"I'm afraid that your irritable bowel syndrome has progressed. You now have furious and vindictive bowel syndrome."
Searching for a unique gift for a gastroenterologist? Our collection offers clever and amusing products like mugs, t-shirts, pillows, and prints that playfully highlight their specialized skills. Perfect for doctors who love to smile, these thoughtful gifts bring humor into their busy lives while showcasing their professional pride. Whether it's for a birthday, a thank-you, or a quirky office decoration, find something that will make them chuckle and feel appreciated.
"I'm afraid that your irritable bowel syndrome has progressed. You now have furious and vindictive bowel syndrome."
'It's not our wine list. It's a list of gastroenterologists.'
Counting ribs
Doctor describes inside guts while patient has black thoughts.
"You'll love this. It's swarthy yet munificent, didactic and gregarious with hints of dogma."
'Okay, is there anybody else whose homework ate their dog?'
"Will you have a Sphinx?"
"I'm afraid you could go at any time."
Robotic Man
A day at the transgenic races
"It was wonderful, Henri. Arnold had died and gone to heaven."
"The soup of the day is pineapple with a hint of rum."
"Have you decided on what you'd like to have?"
'This is the fun part...waiting to find out just what we've ordered.
"Everything is dandy--and our intestinal biomes are joyous."
Congratulations, dear! Your home cooked dinner was so good you'd think it was an expensive frozen entree!
Newark by Night. A new Dutch restaurant just opened. What do you know about Dutch cuisine? Nothing. But I'm a big fan of the "Dutch Treat" concept.
"How's the salmon?"
"The prices they charge here, you'd expect them to have an oven not just a gas ring!"
"Please don't kill me."
An experimentalist alarms his guests by describing the appearance of the mushrooms in a dish they have just eaten.
"I think foie gras is French for endless buffet."
'Six different chefs in six months and they still can't make a decent broth!'
"We would like to be genetically modified to taste like Brussels sprouts."
"Just a harmless little genetic experiment," they said.
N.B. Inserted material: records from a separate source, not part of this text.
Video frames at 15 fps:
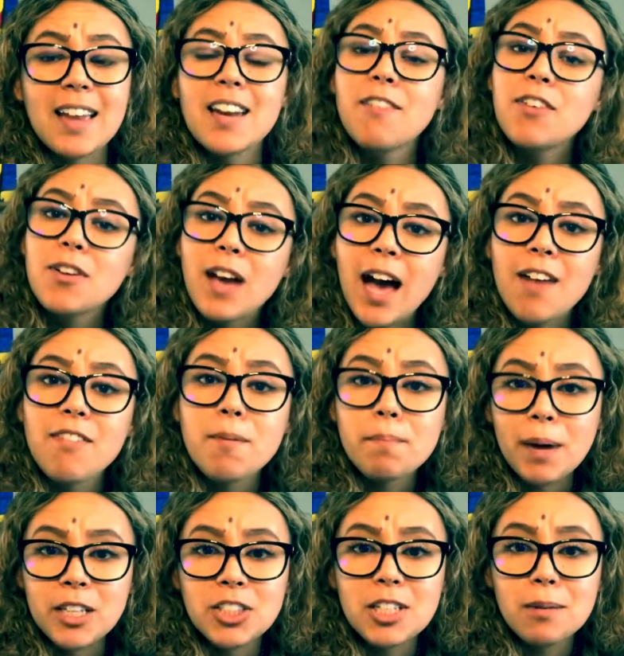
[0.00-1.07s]
And if you haven't
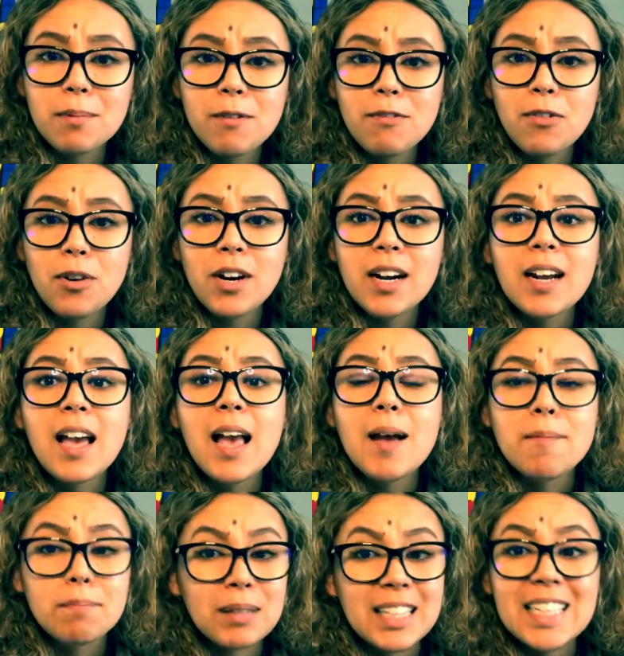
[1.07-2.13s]
budgeted before,
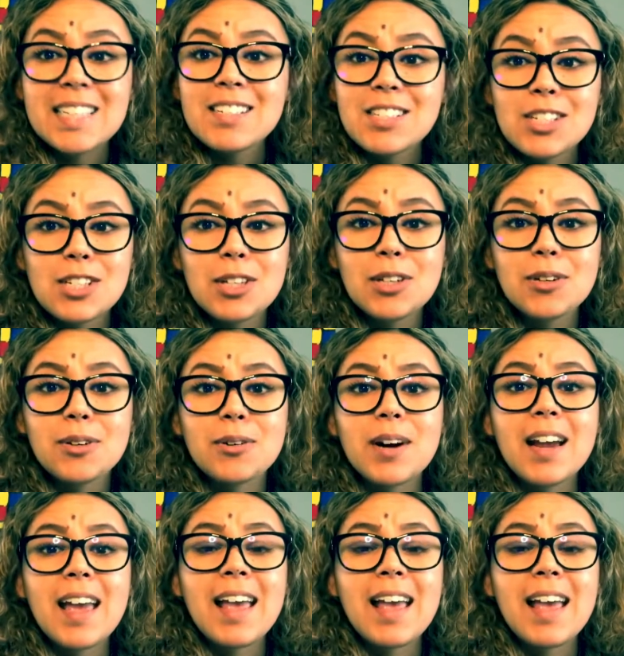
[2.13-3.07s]
please do.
Yeah, right...
"...we have a heart-lung-kidney-liver-spleen machine."
'Still have gas problems, Mr. Quigley?'
60 minute wait for a table, 15 minute wait for a server, 40 minutes for teh appetizers...
Irritable Vowel Syndrome: "EEEIIIOOOAAA AUUUEEE!!"
"Who ordered the moose en croute?"
Happy hour.
"I'm unable to process this image."
'You don't need a colonoscopy, but I'm sending you for one because, quite frankly, I don't like you.'
"The colonoscopy isn't your eternal punishment...the prep is."
In-House Entertainment Consists Of Man Riding Pizza Cutter Cutting Giant Pizza While Making a Pizza
Explore our collection of hilarious and clever mugs for gastroenterologists. Find the perfect funny gift to brighten their mornings and their day.
Discover amusing and comfy pillows that celebrate the field of gastroenterology. Perfect for office decor or cozy home accents.
Add some professional humor to their workspace with our engaging prints. Ideal for decorating or gifting to a proud gastroenterologist.
Browse our humorous gastroenterology t-shirts designed to make colleagues and patients smile. Great for casual wear or professional gatherings.